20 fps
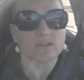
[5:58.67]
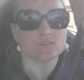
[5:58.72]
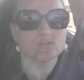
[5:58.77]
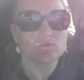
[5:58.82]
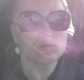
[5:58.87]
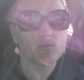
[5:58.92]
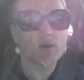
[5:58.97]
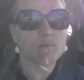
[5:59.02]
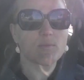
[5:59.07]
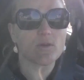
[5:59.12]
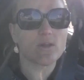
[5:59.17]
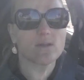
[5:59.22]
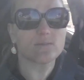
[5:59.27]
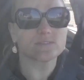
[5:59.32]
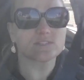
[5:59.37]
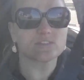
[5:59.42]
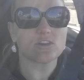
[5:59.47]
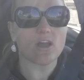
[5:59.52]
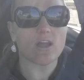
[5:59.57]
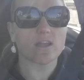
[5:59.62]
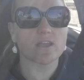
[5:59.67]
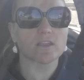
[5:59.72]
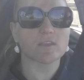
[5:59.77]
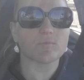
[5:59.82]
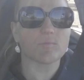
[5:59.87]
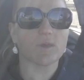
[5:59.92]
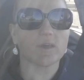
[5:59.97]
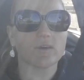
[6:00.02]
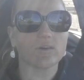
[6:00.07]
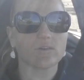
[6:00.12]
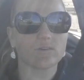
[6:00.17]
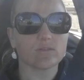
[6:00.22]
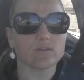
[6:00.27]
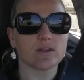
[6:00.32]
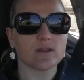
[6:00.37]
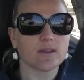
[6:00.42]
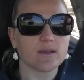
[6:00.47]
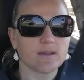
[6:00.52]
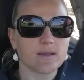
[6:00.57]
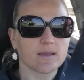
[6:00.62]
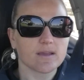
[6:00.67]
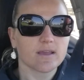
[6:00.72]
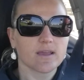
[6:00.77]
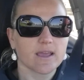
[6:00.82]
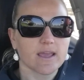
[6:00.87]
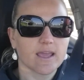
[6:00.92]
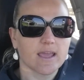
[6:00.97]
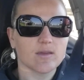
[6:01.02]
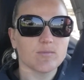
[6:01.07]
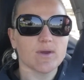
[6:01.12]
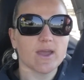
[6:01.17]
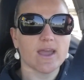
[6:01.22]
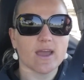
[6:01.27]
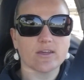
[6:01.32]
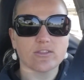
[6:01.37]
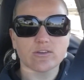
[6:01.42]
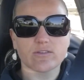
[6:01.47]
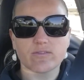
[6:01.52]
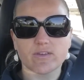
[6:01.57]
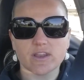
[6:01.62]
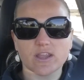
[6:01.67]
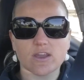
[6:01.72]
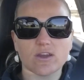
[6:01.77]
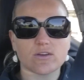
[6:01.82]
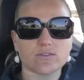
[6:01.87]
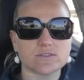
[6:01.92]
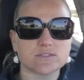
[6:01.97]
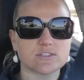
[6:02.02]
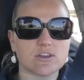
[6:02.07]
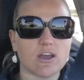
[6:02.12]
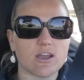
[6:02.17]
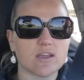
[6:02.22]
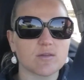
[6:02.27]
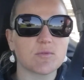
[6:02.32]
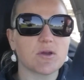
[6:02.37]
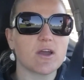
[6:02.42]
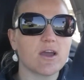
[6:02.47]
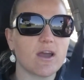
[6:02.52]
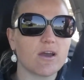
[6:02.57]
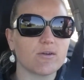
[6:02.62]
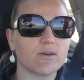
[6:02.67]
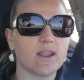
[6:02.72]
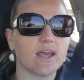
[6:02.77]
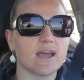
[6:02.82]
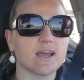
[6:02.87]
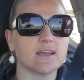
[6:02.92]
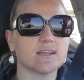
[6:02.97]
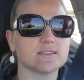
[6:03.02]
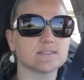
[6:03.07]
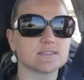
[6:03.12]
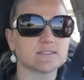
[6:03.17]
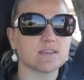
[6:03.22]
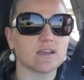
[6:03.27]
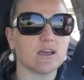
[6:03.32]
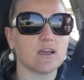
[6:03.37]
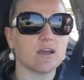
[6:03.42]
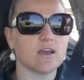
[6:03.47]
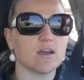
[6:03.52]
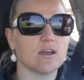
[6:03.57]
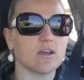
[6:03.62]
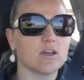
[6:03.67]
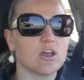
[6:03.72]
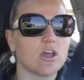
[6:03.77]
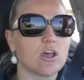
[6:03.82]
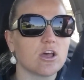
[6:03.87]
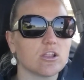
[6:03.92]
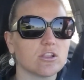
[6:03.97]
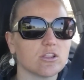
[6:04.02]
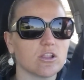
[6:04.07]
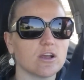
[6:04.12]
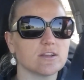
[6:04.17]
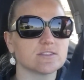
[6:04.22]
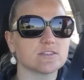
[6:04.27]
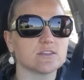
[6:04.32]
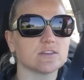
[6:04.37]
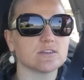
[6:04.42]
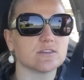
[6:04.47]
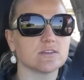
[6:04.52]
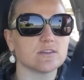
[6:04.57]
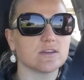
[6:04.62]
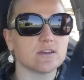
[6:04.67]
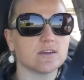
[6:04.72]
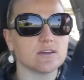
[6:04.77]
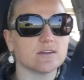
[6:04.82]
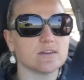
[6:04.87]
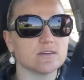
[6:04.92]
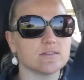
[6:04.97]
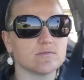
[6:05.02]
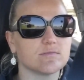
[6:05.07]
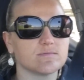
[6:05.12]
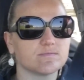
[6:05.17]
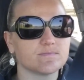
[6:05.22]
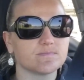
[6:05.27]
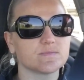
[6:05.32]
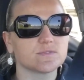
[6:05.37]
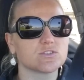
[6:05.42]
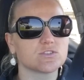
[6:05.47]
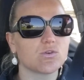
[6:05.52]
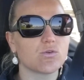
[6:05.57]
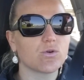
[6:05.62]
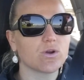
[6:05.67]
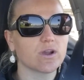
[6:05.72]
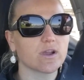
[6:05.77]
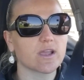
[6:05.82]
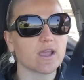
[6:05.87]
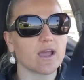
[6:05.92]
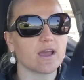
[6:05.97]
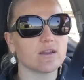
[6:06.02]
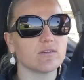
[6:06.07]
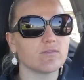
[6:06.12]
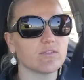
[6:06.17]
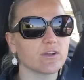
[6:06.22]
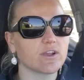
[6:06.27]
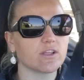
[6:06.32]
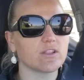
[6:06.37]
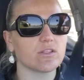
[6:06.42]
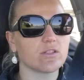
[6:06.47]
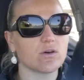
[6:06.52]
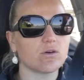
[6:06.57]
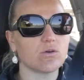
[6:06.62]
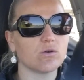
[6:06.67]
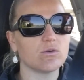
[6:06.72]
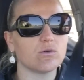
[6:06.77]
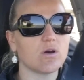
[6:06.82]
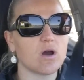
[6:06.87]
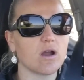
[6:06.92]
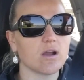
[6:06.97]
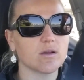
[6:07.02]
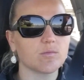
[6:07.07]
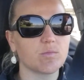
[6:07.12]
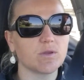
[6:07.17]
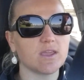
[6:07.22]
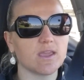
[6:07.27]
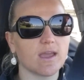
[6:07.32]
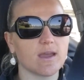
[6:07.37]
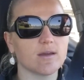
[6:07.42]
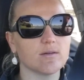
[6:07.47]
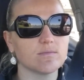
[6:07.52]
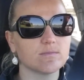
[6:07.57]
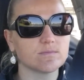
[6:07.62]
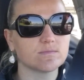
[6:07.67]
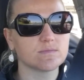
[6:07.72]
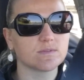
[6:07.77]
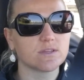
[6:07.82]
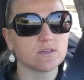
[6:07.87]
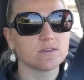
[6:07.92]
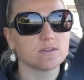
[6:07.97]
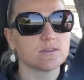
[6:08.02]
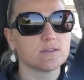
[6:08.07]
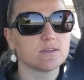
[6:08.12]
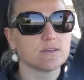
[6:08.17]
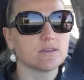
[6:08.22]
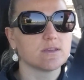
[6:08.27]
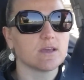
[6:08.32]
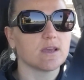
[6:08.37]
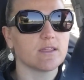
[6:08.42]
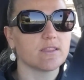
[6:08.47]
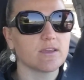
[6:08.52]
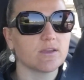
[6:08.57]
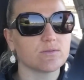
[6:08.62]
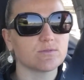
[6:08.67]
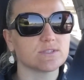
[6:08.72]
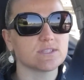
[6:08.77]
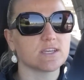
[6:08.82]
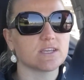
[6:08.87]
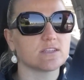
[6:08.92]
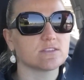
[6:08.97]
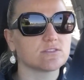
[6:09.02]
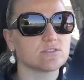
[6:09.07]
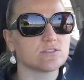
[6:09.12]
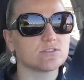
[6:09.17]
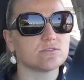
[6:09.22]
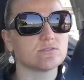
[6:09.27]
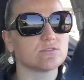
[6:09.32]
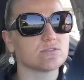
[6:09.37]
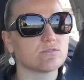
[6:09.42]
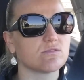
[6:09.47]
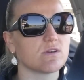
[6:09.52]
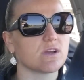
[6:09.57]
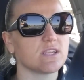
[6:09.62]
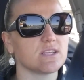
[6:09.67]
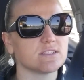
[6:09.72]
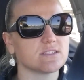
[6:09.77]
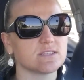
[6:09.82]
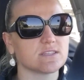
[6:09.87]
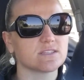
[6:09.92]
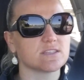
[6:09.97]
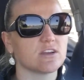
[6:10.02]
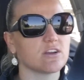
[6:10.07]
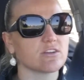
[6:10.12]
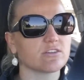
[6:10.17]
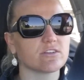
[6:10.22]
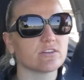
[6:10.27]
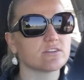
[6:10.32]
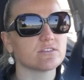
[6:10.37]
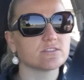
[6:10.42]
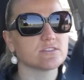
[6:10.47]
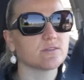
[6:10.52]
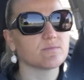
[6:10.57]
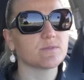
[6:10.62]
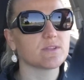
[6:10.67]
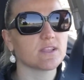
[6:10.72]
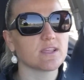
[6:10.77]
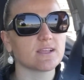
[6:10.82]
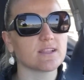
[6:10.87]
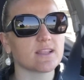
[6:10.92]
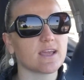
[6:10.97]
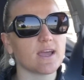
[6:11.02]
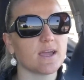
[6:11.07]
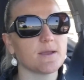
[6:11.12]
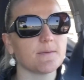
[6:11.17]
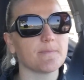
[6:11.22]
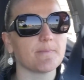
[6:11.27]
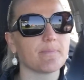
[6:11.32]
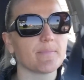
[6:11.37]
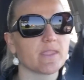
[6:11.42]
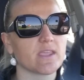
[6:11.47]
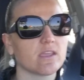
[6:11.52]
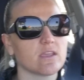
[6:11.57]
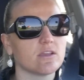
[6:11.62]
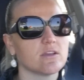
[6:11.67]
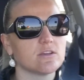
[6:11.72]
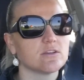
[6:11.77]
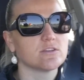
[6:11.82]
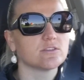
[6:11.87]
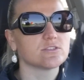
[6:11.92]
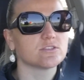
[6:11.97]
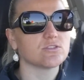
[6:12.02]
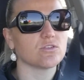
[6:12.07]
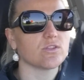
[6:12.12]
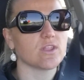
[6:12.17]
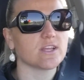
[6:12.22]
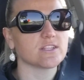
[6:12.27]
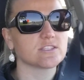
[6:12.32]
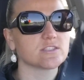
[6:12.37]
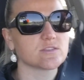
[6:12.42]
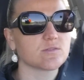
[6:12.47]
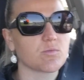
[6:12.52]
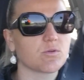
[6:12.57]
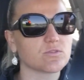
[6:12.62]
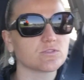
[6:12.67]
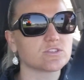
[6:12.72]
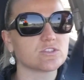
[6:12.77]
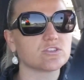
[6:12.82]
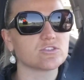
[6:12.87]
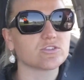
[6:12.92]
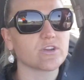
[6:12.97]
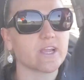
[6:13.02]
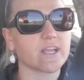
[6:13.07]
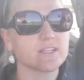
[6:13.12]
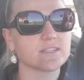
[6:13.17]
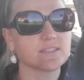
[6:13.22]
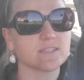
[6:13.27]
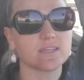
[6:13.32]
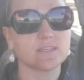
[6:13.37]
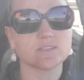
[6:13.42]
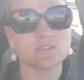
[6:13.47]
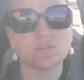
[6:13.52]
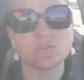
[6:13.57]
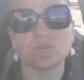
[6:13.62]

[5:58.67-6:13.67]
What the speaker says: You remember I was talking about, in my other video, I was talking about how it has lots of torque at a very low RPM. I think it was like 2600 or something like that. So that's supposed to translate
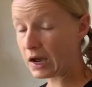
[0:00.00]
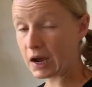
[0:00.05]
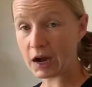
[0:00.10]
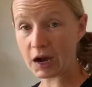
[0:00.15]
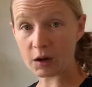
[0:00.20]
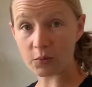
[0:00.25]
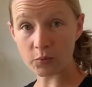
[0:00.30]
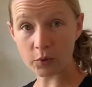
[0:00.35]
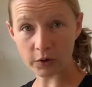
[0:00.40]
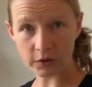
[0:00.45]

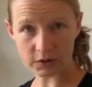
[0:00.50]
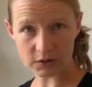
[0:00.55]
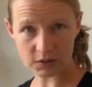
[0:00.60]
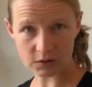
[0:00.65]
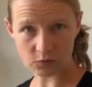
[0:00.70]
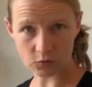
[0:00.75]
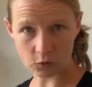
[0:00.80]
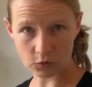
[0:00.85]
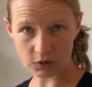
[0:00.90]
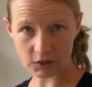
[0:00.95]
I boiled
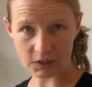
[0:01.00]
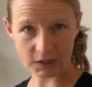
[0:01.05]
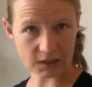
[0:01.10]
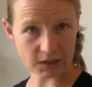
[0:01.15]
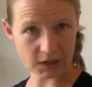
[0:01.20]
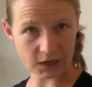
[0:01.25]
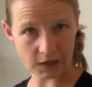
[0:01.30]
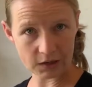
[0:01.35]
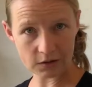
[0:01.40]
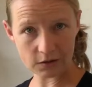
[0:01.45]
some water in the
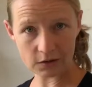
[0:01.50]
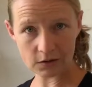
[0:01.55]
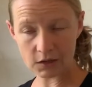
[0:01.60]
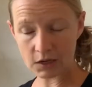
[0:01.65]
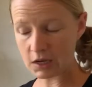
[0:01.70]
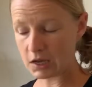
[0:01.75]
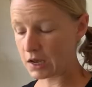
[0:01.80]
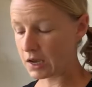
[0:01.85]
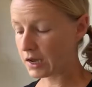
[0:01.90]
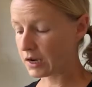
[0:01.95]
kettle
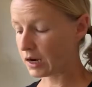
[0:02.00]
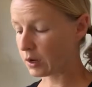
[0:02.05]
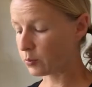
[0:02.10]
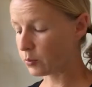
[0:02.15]
and I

┄┄┄┄┄┄

*Work to complete:* Print the material in full and exactly; the pictures must not be printed.

*Answer:*
20 fps
[5:58.67]
[5:58.72]
[5:58.77]
[5:58.82]
[5:58.87]
[5:58.92]
[5:58.97]
[5:59.02]
[5:59.07]
[5:59.12]
[5:59.17]
[5:59.22]
[5:59.27]
[5:59.32]
[5:59.37]
[5:59.42]
[5:59.47]
[5:59.52]
[5:59.57]
[5:59.62]
[5:59.67]
[5:59.72]
[5:59.77]
[5:59.82]
[5:59.87]
[5:59.92]
[5:59.97]
[6:00.02]
[6:00.07]
[6:00.12]
[6:00.17]
[6:00.22]
[6:00.27]
[6:00.32]
[6:00.37]
[6:00.42]
[6:00.47]
[6:00.52]
[6:00.57]
[6:00.62]
[6:00.67]
[6:00.72]
[6:00.77]
[6:00.82]
[6:00.87]
[6:00.92]
[6:00.97]
[6:01.02]
[6:01.07]
[6:01.12]
[6:01.17]
[6:01.22]
[6:01.27]
[6:01.32]
[6:01.37]
[6:01.42]
[6:01.47]
[6:01.52]
[6:01.57]
[6:01.62]
[6:01.67]
[6:01.72]
[6:01.77]
[6:01.82]
[6:01.87]
[6:01.92]
[6:01.97]
[6:02.02]
[6:02.07]
[6:02.12]
[6:02.17]
[6:02.22]
[6:02.27]
[6:02.32]
[6:02.37]
[6:02.42]
[6:02.47]
[6:02.52]
[6:02.57]
[6:02.62]
[6:02.67]
[6:02.72]
[6:02.77]
[6:02.82]
[6:02.87]
[6:02.92]
[6:02.97]
[6:03.02]
[6:03.07]
[6:03.12]
[6:03.17]
[6:03.22]
[6:03.27]
[6:03.32]
[6:03.37]
[6:03.42]
[6:03.47]
[6:03.52]
[6:03.57]
[6:03.62]
[6:03.67]
[6:03.72]
[6:03.77]
[6:03.82]
[6:03.87]
[6:03.92]
[6:03.97]
[6:04.02]
[6:04.07]
[6:04.12]
[6:04.17]
[6:04.22]
[6:04.27]
[6:04.32]
[6:04.37]
[6:04.42]
[6:04.47]
[6:04.52]
[6:04.57]
[6:04.62]
[6:04.67]
[6:04.72]
[6:04.77]
[6:04.82]
[6:04.87]
[6:04.92]
[6:04.97]
[6:05.02]
[6:05.07]
[6:05.12]
[6:05.17]
[6:05.22]
[6:05.27]
[6:05.32]
[6:05.37]
[6:05.42]
[6:05.47]
[6:05.52]
[6:05.57]
[6:05.62]
[6:05.67]
[6:05.72]
[6:05.77]
[6:05.82]
[6:05.87]
[6:05.92]
[6:05.97]
[6:06.02]
[6:06.07]
[6:06.12]
[6:06.17]
[6:06.22]
[6:06.27]
[6:06.32]
[6:06.37]
[6:06.42]
[6:06.47]
[6:06.52]
[6:06.57]
[6:06.62]
[6:06.67]
[6:06.72]
[6:06.77]
[6:06.82]
[6:06.87]
[6:06.92]
[6:06.97]
[6:07.02]
[6:07.07]
[6:07.12]
[6:07.17]
[6:07.22]
[6:07.27]
[6:07.32]
[6:07.37]
[6:07.42]
[6:07.47]
[6:07.52]
[6:07.57]
[6:07.62]
[6:07.67]
[6:07.72]
[6:07.77]
[6:07.82]
[6:07.87]
[6:07.92]
[6:07.97]
[6:08.02]
[6:08.07]
[6:08.12]
[6:08.17]
[6:08.22]
[6:08.27]
[6:08.32]
[6:08.37]
[6:08.42]
[6:08.47]
[6:08.52]
[6:08.57]
[6:08.62]
[6:08.67]
[6:08.72]
[6:08.77]
[6:08.82]
[6:08.87]
[6:08.92]
[6:08.97]
[6:09.02]
[6:09.07]
[6:09.12]
[6:09.17]
[6:09.22]
[6:09.27]
[6:09.32]
[6:09.37]
[6:09.42]
[6:09.47]
[6:09.52]
[6:09.57]
[6:09.62]
[6:09.67]
[6:09.72]
[6:09.77]
[6:09.82]
[6:09.87]
[6:09.92]
[6:09.97]
[6:10.02]
[6:10.07]
[6:10.12]
[6:10.17]
[6:10.22]
[6:10.27]
[6:10.32]
[6:10.37]
[6:10.42]
[6:10.47]
[6:10.52]
[6:10.57]
[6:10.62]
[6:10.67]
[6:10.72]
[6:10.77]
[6:10.82]
[6:10.87]
[6:10.92]
[6:10.97]
[6:11.02]
[6:11.07]
[6:11.12]
[6:11.17]
[6:11.22]
[6:11.27]
[6:11.32]
[6:11.37]
[6:11.42]
[6:11.47]
[6:11.52]
[6:11.57]
[6:11.62]
[6:11.67]
[6:11.72]
[6:11.77]
[6:11.82]
[6:11.87]
[6:11.92]
[6:11.97]
[6:12.02]
[6:12.07]
[6:12.12]
[6:12.17]
[6:12.22]
[6:12.27]
[6:12.32]
[6:12.37]
[6:12.42]
[6:12.47]
[6:12.52]
[6:12.57]
[6:12.62]
[6:12.67]
[6:12.72]
[6:12.77]
[6:12.82]
[6:12.87]
[6:12.92]
[6:12.97]
[6:13.02]
[6:13.07]
[6:13.12]
[6:13.17]
[6:13.22]
[6:13.27]
[6:13.32]
[6:13.37]
[6:13.42]
[6:13.47]
[6:13.52]
[6:13.57]
[6:13.62]

[5:58.67-6:13.67]
What the speaker says: You remember I was talking about, in my other video, I was talking about how it has lots of torque at a very low RPM. I think it was like 2600 or something like that. So that's supposed to translate
[0:00.00]
[0:00.05]
[0:00.10]
[0:00.15]
[0:00.20]
[0:00.25]
[0:00.30]
[0:00.35]
[0:00.40]
[0:00.45]

[0:00.50]
[0:00.55]
[0:00.60]
[0:00.65]
[0:00.70]
[0:00.75]
[0:00.80]
[0:00.85]
[0:00.90]
[0:00.95]
I boiled
[0:01.00]
[0:01.05]
[0:01.10]
[0:01.15]
[0:01.20]
[0:01.25]
[0:01.30]
[0:01.35]
[0:01.40]
[0:01.45]
some water in the
[0:01.50]
[0:01.55]
[0:01.60]
[0:01.65]
[0:01.70]
[0:01.75]
[0:01.80]
[0:01.85]
[0:01.90]
[0:01.95]
kettle
[0:02.00]
[0:02.05]
[0:02.10]
[0:02.15]
and I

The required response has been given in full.